明治初期、東京下町の経師屋「芳古堂」に腕前も男っぷりも抜群の栄二(小林旭)と、不器用で風采の上がらない“さぶ”(長門裕之)という職人の卵が住んでいた。栄二は職人を脱落しそうな“さぶ”を励まし何かと助けていたが、ある日出入り先の呉服問屋「綿文」で家宝の“古代箔白地金襴”が盗難し、栄二の道具箱から出てくる事件が起こる。表具屋を追放されそうになった栄二の為に“さぶ”は罪を被ろうとするが、“お前みたいなうすのろに出来る仕業じゃねえ”と言われて…という発端から、順風満帆の人生から転落し人間不信と復讐に凝り固まった栄二の心の彷徨と、自分でも気付いていなかった心の闇に戸惑う“さぶ”の葛藤が、栄二を巡る二人の女―“さぶ”が心を寄せるが本人は栄二に惚れていた“のぶ”(小林千登勢)と、栄二と相思相愛だった“せい”(浅丘ルリ子)も巻き込みながら活写されてゆきます。

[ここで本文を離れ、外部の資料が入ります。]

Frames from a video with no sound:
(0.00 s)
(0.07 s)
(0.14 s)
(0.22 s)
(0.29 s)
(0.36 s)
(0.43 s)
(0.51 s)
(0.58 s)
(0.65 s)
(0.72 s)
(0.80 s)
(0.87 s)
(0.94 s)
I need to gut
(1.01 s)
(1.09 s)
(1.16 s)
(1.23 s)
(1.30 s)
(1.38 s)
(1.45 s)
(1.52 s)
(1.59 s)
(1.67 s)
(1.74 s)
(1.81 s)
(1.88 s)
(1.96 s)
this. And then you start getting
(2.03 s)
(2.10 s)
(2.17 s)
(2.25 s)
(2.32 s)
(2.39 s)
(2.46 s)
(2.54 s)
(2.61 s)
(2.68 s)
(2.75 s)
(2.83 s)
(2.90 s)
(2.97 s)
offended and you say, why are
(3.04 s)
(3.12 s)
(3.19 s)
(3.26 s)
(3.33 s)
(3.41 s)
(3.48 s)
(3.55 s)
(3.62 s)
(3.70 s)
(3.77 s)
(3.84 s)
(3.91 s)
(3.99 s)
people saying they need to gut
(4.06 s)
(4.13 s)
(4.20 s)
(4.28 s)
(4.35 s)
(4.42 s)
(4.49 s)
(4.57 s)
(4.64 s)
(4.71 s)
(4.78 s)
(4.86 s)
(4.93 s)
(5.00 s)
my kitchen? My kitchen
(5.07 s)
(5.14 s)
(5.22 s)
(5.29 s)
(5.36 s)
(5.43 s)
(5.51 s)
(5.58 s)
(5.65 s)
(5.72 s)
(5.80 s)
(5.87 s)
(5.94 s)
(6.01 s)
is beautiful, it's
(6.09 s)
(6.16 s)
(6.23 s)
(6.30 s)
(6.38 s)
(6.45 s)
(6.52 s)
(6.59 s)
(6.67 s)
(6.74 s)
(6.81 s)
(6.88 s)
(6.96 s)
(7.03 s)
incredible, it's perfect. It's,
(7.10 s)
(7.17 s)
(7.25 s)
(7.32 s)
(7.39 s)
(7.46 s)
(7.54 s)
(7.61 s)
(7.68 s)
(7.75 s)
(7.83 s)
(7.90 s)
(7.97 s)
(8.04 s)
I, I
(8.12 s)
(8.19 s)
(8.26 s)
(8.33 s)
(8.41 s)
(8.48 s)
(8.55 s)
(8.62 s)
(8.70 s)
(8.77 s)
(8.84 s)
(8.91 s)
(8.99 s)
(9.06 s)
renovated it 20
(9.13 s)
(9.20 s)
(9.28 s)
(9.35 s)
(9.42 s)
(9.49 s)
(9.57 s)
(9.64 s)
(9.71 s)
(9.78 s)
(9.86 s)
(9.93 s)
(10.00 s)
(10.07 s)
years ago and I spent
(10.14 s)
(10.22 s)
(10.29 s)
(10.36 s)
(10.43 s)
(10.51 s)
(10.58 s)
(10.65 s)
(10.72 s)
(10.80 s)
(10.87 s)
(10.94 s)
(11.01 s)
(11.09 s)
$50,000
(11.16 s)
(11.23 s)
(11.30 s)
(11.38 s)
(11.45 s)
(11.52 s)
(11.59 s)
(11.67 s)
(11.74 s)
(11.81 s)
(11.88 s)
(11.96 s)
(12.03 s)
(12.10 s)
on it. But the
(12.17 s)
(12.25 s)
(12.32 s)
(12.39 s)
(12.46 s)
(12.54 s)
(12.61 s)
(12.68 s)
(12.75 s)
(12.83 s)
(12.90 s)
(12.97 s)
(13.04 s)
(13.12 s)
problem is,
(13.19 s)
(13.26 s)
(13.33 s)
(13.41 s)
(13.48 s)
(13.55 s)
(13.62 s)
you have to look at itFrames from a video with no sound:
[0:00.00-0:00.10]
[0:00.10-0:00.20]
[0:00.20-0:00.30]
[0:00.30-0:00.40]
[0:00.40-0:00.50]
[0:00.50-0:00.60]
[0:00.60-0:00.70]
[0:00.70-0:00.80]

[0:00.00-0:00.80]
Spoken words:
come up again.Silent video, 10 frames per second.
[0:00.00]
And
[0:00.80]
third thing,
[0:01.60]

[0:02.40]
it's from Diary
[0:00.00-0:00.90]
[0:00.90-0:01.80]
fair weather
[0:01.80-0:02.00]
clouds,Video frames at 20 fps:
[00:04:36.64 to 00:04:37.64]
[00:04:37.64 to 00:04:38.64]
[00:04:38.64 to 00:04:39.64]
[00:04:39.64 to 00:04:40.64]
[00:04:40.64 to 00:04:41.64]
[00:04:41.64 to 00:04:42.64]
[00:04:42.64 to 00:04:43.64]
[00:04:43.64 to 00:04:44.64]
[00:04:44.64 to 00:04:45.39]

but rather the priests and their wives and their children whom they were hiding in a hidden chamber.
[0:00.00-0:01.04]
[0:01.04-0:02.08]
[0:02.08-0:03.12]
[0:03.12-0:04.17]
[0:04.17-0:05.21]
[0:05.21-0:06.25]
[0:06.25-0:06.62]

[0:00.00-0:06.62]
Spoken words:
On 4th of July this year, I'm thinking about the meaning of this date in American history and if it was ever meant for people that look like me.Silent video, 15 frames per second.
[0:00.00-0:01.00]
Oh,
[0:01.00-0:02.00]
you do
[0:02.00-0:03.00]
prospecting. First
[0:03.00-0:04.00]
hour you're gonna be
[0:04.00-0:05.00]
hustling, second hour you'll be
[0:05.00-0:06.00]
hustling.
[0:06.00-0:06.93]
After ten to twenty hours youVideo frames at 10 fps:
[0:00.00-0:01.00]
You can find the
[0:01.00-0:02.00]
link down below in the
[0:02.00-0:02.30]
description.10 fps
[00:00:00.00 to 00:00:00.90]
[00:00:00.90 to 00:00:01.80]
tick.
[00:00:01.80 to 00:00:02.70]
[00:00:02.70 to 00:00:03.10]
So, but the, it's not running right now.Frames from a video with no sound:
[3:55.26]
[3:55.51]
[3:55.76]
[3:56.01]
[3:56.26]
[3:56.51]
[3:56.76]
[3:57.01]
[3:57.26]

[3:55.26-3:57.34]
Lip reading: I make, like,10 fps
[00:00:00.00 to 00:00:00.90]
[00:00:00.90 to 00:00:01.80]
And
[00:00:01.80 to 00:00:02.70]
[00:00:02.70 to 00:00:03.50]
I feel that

”一体犯人&真実は何処のあるのか?”とう、ミステリーで観客を引っ張りながら、普段は無意識な人間の奥底にある“聖と邪”に焦点を当てて、復讐から寛容に昇華するまでの心の推移を綴ってゆく人間ドラマの傑作で、当時本当に恋人同士だった小林旭&浅丘ルリ子の演技を越えた真実も劇中に表出していますよ!

ねたばれ?
1、栄二が流される“石川島・人足寄場”は、現在の月島・佃島地域で、松平定信が“鬼平”こと長谷川平蔵の提案を採用して、寛政2年(1790年)に隅田川河口の中州、石川島と佃島の間の1万6千坪あまりの土地を借り受け、犯罪を起こすおそれのある無宿者の収容所としたことに由来し、明治初期まで存在していました。刑務所や流刑島とは異なり、職業訓練兼更生施設の様な場所で、自由に出入りこそできませんでしたが、労働に対する賃金はしっかり払われていましたし、医療体制も整っていました。